What is needed is an exact copy of the data below, pictures excluded.

Records from a dataset
====

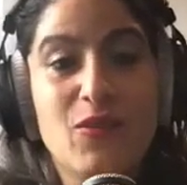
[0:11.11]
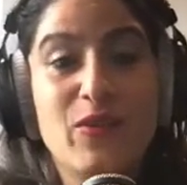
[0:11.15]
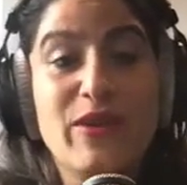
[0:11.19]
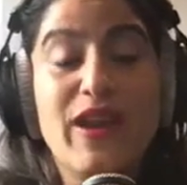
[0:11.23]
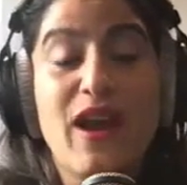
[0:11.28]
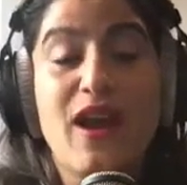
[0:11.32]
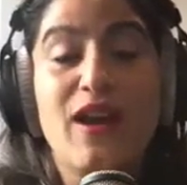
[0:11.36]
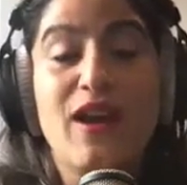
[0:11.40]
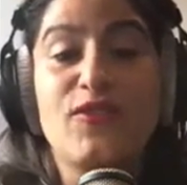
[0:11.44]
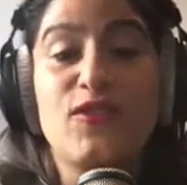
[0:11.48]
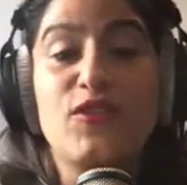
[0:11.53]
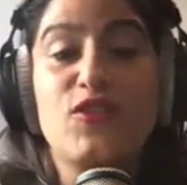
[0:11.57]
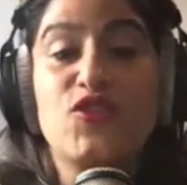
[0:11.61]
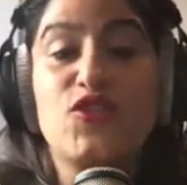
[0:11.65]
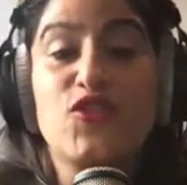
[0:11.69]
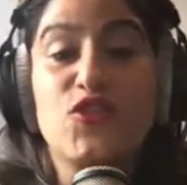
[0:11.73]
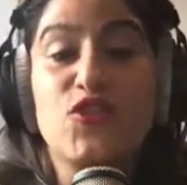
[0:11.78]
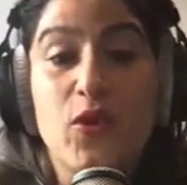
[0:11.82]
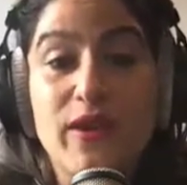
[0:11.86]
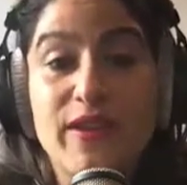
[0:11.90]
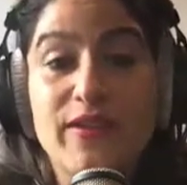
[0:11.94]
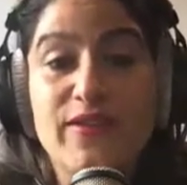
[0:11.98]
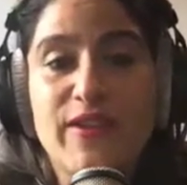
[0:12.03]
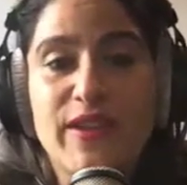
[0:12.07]
we offer
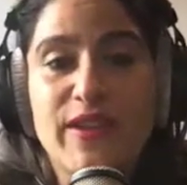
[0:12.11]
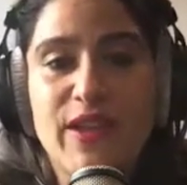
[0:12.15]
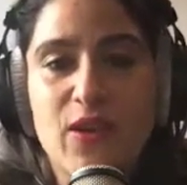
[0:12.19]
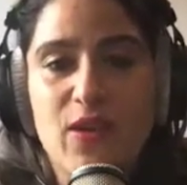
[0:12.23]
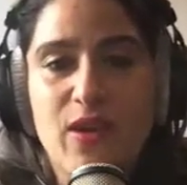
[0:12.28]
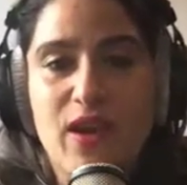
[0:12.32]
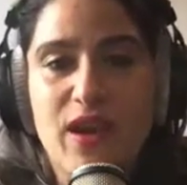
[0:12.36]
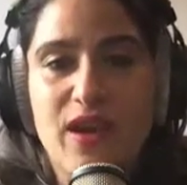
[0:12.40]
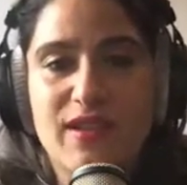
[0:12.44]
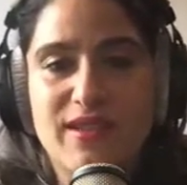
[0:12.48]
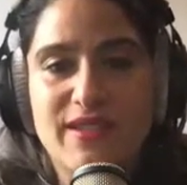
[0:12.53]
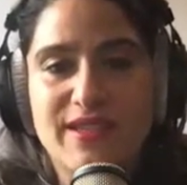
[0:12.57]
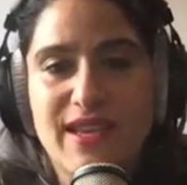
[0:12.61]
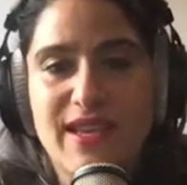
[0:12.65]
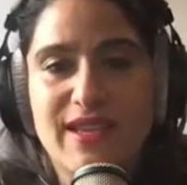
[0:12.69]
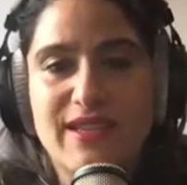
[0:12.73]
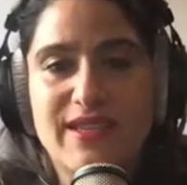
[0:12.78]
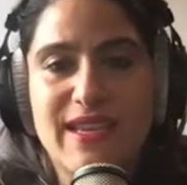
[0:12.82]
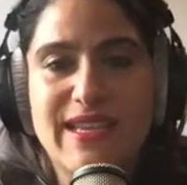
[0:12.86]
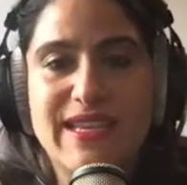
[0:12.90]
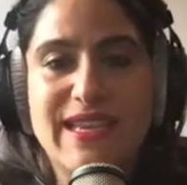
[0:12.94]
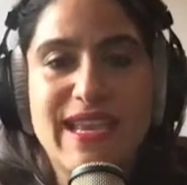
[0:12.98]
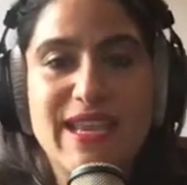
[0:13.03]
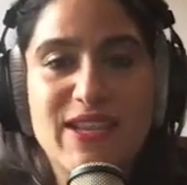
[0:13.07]
short video
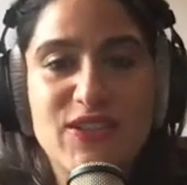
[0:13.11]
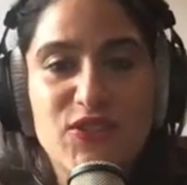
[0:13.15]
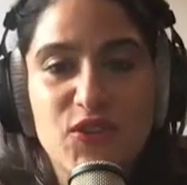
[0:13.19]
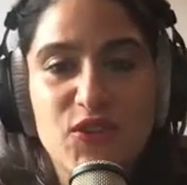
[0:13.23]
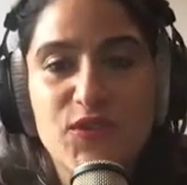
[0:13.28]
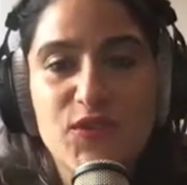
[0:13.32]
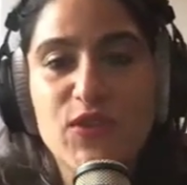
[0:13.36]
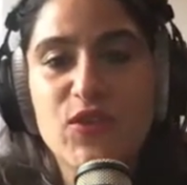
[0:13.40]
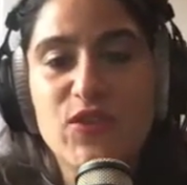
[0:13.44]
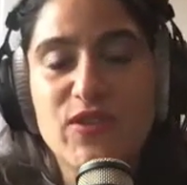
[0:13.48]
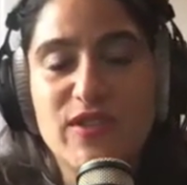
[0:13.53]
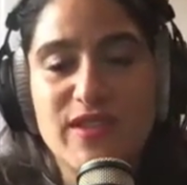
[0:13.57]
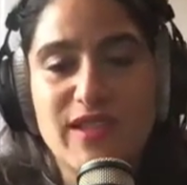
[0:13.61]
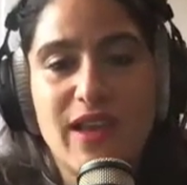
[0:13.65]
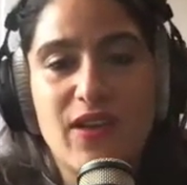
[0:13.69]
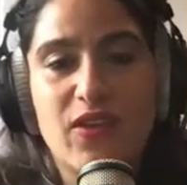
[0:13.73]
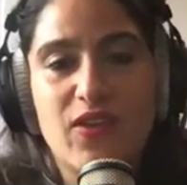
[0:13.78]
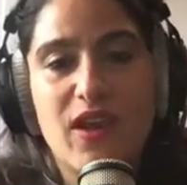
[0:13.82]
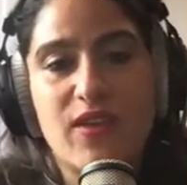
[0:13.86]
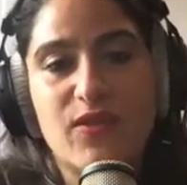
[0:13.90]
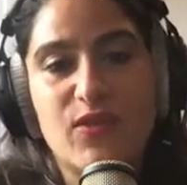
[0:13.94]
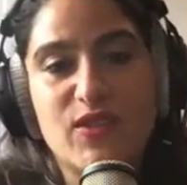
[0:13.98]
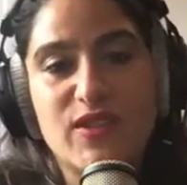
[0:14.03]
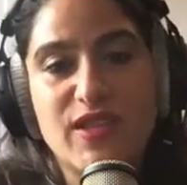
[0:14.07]
content in interview-style
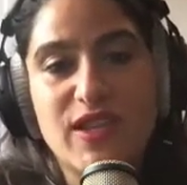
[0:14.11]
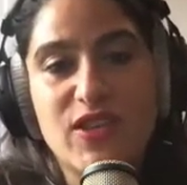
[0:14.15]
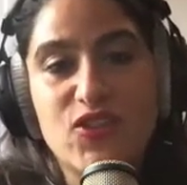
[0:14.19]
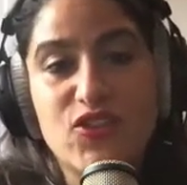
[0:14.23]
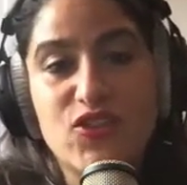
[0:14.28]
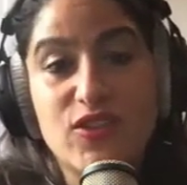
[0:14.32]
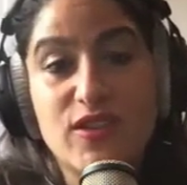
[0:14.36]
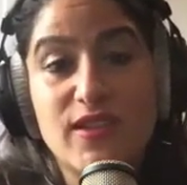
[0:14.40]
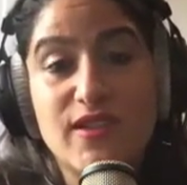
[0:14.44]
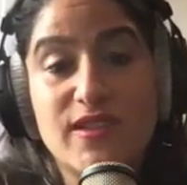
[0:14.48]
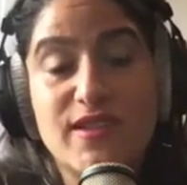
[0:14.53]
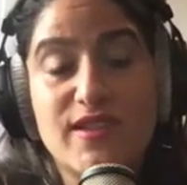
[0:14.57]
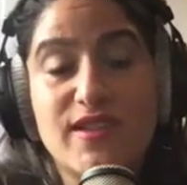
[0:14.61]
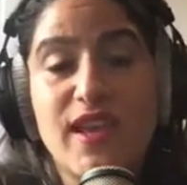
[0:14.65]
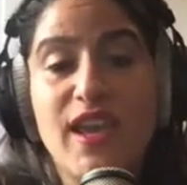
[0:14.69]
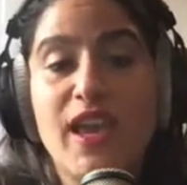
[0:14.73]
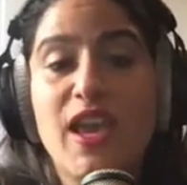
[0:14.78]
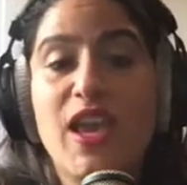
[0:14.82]
conversations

====

Output for this task
[0:11.11]
[0:11.15]
[0:11.19]
[0:11.23]
[0:11.28]
[0:11.32]
[0:11.36]
[0:11.40]
[0:11.44]
[0:11.48]
[0:11.53]
[0:11.57]
[0:11.61]
[0:11.65]
[0:11.69]
[0:11.73]
[0:11.78]
[0:11.82]
[0:11.86]
[0:11.90]
[0:11.94]
[0:11.98]
[0:12.03]
[0:12.07]
we offer
[0:12.11]
[0:12.15]
[0:12.19]
[0:12.23]
[0:12.28]
[0:12.32]
[0:12.36]
[0:12.40]
[0:12.44]
[0:12.48]
[0:12.53]
[0:12.57]
[0:12.61]
[0:12.65]
[0:12.69]
[0:12.73]
[0:12.78]
[0:12.82]
[0:12.86]
[0:12.90]
[0:12.94]
[0:12.98]
[0:13.03]
[0:13.07]
short video
[0:13.11]
[0:13.15]
[0:13.19]
[0:13.23]
[0:13.28]
[0:13.32]
[0:13.36]
[0:13.40]
[0:13.44]
[0:13.48]
[0:13.53]
[0:13.57]
[0:13.61]
[0:13.65]
[0:13.69]
[0:13.73]
[0:13.78]
[0:13.82]
[0:13.86]
[0:13.90]
[0:13.94]
[0:13.98]
[0:14.03]
[0:14.07]
content in interview-style
[0:14.11]
[0:14.15]
[0:14.19]
[0:14.23]
[0:14.28]
[0:14.32]
[0:14.36]
[0:14.40]
[0:14.44]
[0:14.48]
[0:14.53]
[0:14.57]
[0:14.61]
[0:14.65]
[0:14.69]
[0:14.73]
[0:14.78]
[0:14.82]
conversations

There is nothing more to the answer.